About

Data & methodology

Every figure on Gazetteer resolves to a source within one click. The list below is generated automatically from content/sources.json — attribution strings and licence terms are not hardcoded anywhere else in the codebase.

Indigenous Data Sovereignty: Gazetteer treats Indigenous Census variables as outcomes of colonisation, not overlays of difference. Where a number describes a community, the framing credits that community. ABS Census 2021 was released under CC BY 4.0 for public use; the responsibility for respectful framing is editorial, not legal.

Sources

ABS ASGS Edition 3 (2021) ABS Creative Commons Attribution 4.0 International (CC BY 4.0)
Full name
Australian Bureau of Statistics — Australian Statistical Geography Standard (ASGS) Edition 3, 2021
Home
https://www.abs.gov.au/statistics/standards/australian-statistical-geography-standard-asgs-edition-3 live ↗
Retrieval
Bulk shapefile / GeoPackage download for SA2 + SA3 boundaries (and SAL for label rendering). Convert to GeoJSON, then to PMTiles via tippecanoe with a separate source-layer per level for serving from Cloudflare R2. SA2 paints above zoom 6, SA3 below.
Licence
Creative Commons Attribution 4.0 International (CC BY 4.0) live ↗
Coverage
All Australia. SA1 / SA2 / SA3 / SA4 / GCCSA / STE / LGA / SAL / POA boundaries. Gazetteer ships SA2 (~2,310 polygons, primary unit) and SA3 (~358 polygons, zoomed-out smoothed view). SAL labels are used for human-readable suburb names.
Refresh
Updated with each Census cycle (5-yearly). Edition 3 is the current standard; Edition 4 expected post-2026 Census.
Attribution
Boundary data: Australian Bureau of Statistics, Australian Statistical Geography Standard (ASGS) Edition 3, 2021. Licensed under CC BY 4.0.

Caveats

  • SA2 boundaries are designed for statistical purposes, not administrative — they don't always align with how locals perceive 'suburb' boundaries.
  • SAL (Suburb and Locality) layer provides the human-readable suburb names but doesn't tile cleanly to SA2 — gazetteer uses SAL only for labelling, SA2 for data joins.
  • Coastline polygons include very large SA2s for sparsely populated regions — visual choropleth needs careful classification (quantile or natural breaks) to avoid the map being dominated by empty outback SA2s.
  • SA3 nests every SA2 sharing the same first five digits of SA2_CODE21. Zooming out to SA3 smooths sparse-population outliers — useful for the national overview where individual outback SA2s would otherwise dominate the choropleth.

References

ABS Census 2021 ABS Creative Commons Attribution 4.0 International (CC BY 4.0)
Full name
Australian Bureau of Statistics — Census of Population and Housing 2021
Home
https://www.abs.gov.au/census/find-census-data/datapacks live ↗
Alt
https://data.abs.gov.au/ live ↗
Retrieval
Primary: DataPacks CSV download (General Community Profile + Aboriginal and Torres Strait Islander Peoples Profile) at SA2 geography.

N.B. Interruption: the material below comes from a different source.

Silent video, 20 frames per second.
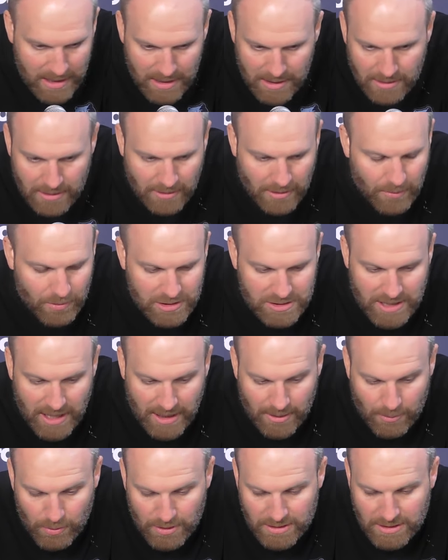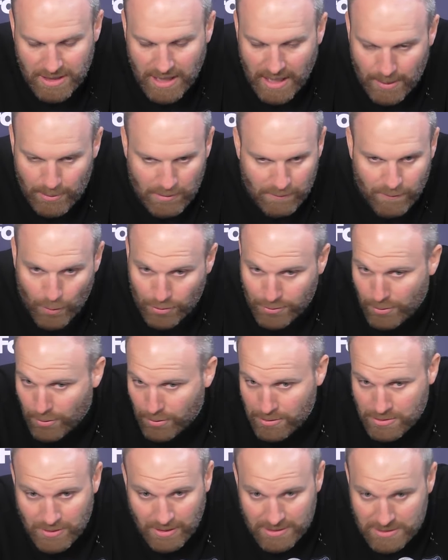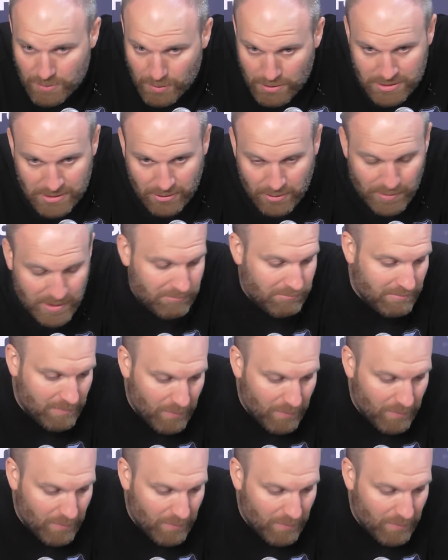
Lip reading: you know, we just kind of read the game in the fourth quarter, trying to switch a little bit.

Fallback: ABS Data API at data.abs.gov.au for ad-hoc queries.
Licence
Creative Commons Attribution 4.0 International (CC BY 4.0) live ↗
Coverage
All Australia. Available at SA1 / SA2 / SA3 / SA4 / LGA / SAL (Suburb and Locality) / POA (Postal Area). Gazetteer ingests at SA2.
Geography standard
ASGS Edition 3 (Australian Statistical Geography Standard, 2021).
Geography units
~2,310 SA2s nationally; median population ~10,000.
Refresh
5-yearly (Census). 2021 is the current edition; next release expected ~2027–2028 following the 2026 Census.
Attribution
Source: Australian Bureau of Statistics, Census of Population and Housing 2021. Licensed under CC BY 4.0.

Caveats

  • Small-count suppression: ABS replaces counts <3 with zeros / randomised perturbation to protect privacy.
  • Population floor: SA2s with population <200 are excluded from gazetteer rankings to reduce noise.
  • 'Not stated' responses inflate denominators for percentage fields — affects unemployment rate, % no internet, % born overseas, etc.
  • Census cadence means refresh is essentially one-shot until the 2026 Census release lands.
  • Indigenous status undercount is documented by ABS — figures are 'persons who identified as Indigenous in the Census', not a comprehensive count.
  • Some SA2 boundaries shifted between 2016 and 2021 ASGS editions — gazetteer uses 2021 boundaries throughout for consistency.

References

Fields

Each field is collapsed by default — click a row to see the method, the exact DataPack cell selection, and any derivation notes.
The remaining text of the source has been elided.